▶ WORK ITEM
Reproduce only the lines below from the line containing "Silent video, 10 frames per second." to the line containing "What the speaker", exactly as written, with both end lines kept. Omit the pictures.

BEGIN SOURCE MATERIAL

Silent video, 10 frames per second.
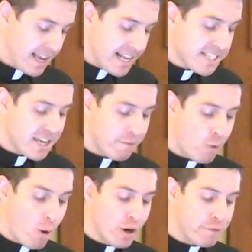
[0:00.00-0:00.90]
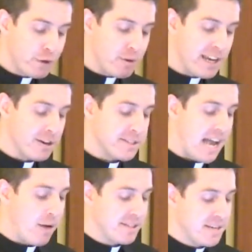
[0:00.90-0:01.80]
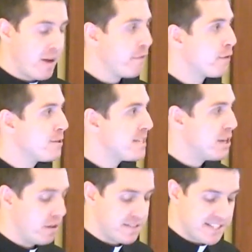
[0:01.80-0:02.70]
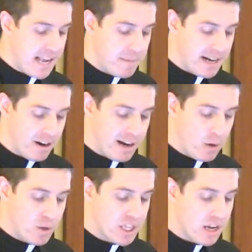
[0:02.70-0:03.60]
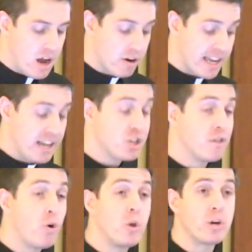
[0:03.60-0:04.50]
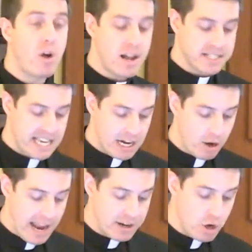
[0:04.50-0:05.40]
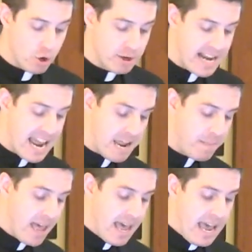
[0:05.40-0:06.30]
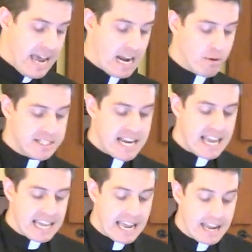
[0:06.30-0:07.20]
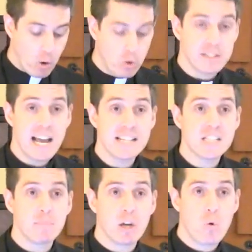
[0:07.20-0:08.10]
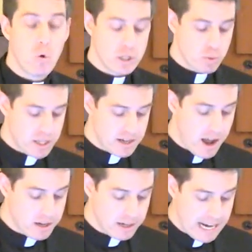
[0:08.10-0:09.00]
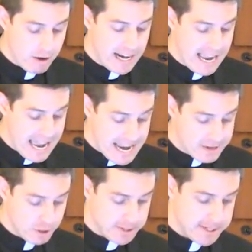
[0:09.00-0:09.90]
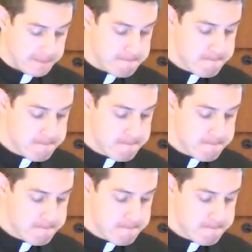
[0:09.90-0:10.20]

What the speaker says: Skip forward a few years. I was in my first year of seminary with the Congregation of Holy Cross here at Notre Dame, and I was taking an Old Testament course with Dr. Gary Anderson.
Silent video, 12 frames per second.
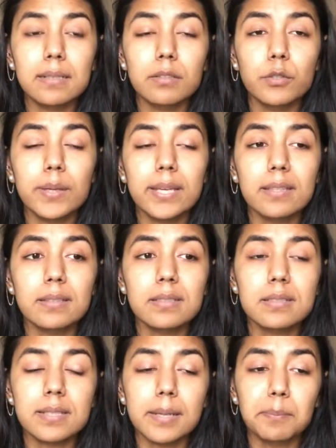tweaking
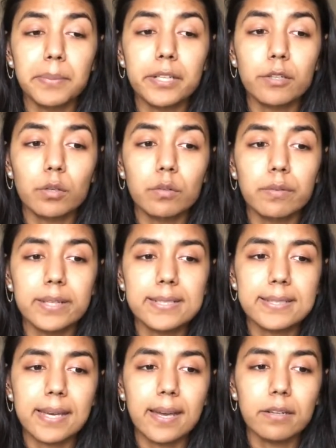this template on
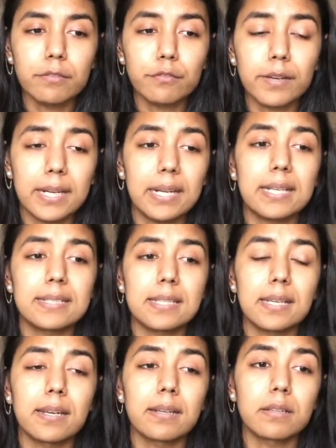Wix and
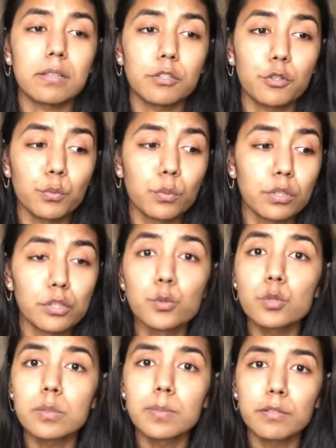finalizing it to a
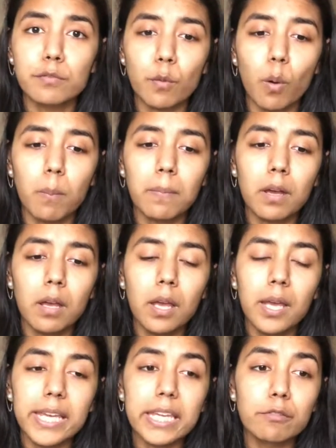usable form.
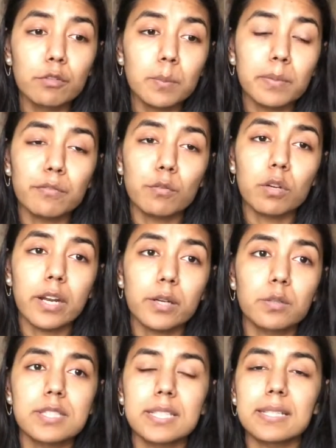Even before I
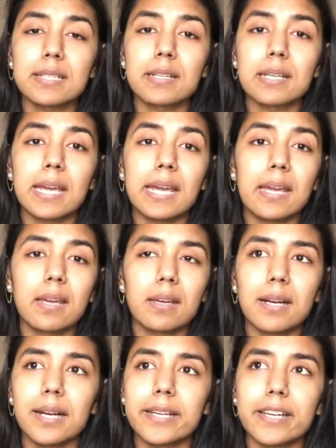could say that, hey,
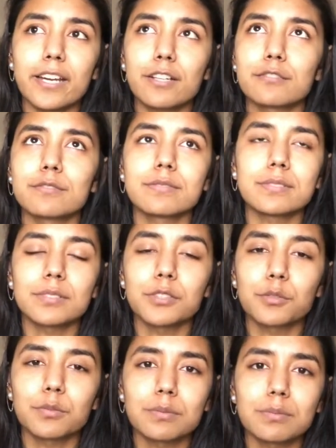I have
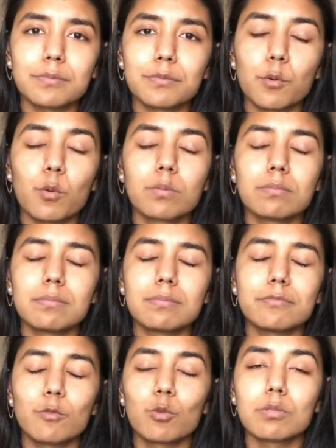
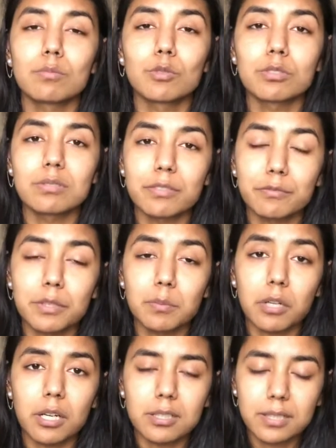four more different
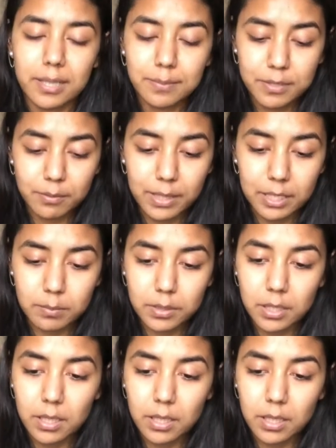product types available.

END SOURCE MATERIAL
BEGIN SOURCE MATERIAL

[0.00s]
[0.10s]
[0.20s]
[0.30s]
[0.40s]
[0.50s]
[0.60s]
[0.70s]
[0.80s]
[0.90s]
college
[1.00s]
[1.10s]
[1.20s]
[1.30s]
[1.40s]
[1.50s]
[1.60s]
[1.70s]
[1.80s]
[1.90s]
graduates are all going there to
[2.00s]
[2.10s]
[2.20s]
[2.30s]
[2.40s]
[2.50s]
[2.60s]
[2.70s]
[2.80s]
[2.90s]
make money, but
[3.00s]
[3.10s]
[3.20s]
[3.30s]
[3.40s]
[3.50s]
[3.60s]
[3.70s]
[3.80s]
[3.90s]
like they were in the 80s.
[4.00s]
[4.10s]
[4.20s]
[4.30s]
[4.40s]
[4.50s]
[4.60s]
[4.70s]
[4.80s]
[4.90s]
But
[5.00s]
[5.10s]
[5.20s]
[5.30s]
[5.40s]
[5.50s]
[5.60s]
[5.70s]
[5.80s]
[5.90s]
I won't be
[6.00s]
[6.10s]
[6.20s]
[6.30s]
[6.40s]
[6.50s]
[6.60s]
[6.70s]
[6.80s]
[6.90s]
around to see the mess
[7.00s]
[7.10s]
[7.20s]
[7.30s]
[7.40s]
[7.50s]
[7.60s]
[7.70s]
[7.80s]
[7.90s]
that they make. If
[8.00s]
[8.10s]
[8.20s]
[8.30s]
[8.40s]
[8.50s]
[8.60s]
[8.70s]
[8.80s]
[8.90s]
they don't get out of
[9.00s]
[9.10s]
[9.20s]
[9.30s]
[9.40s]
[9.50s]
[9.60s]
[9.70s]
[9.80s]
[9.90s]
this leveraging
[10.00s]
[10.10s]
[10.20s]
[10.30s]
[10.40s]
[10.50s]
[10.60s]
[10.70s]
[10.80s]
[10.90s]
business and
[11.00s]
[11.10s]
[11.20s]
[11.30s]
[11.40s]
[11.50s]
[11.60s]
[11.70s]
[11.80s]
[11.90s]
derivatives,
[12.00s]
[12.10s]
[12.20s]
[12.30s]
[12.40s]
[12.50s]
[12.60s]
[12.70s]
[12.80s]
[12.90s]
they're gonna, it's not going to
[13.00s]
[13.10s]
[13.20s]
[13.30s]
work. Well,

END SOURCE MATERIAL

▶ SOLVED EXERCISE
Silent video, 10 frames per second.
[0:00.00-0:00.90]
[0:00.90-0:01.80]
[0:01.80-0:02.70]
[0:02.70-0:03.60]
[0:03.60-0:04.50]
[0:04.50-0:05.40]
[0:05.40-0:06.30]
[0:06.30-0:07.20]
[0:07.20-0:08.10]
[0:08.10-0:09.00]
[0:09.00-0:09.90]
[0:09.90-0:10.20]

What the speaker says: Skip forward a few years. I was in my first year of seminary with the Congregation of Holy Cross here at Notre Dame, and I was taking an Old Testament course with Dr. Gary Anderson.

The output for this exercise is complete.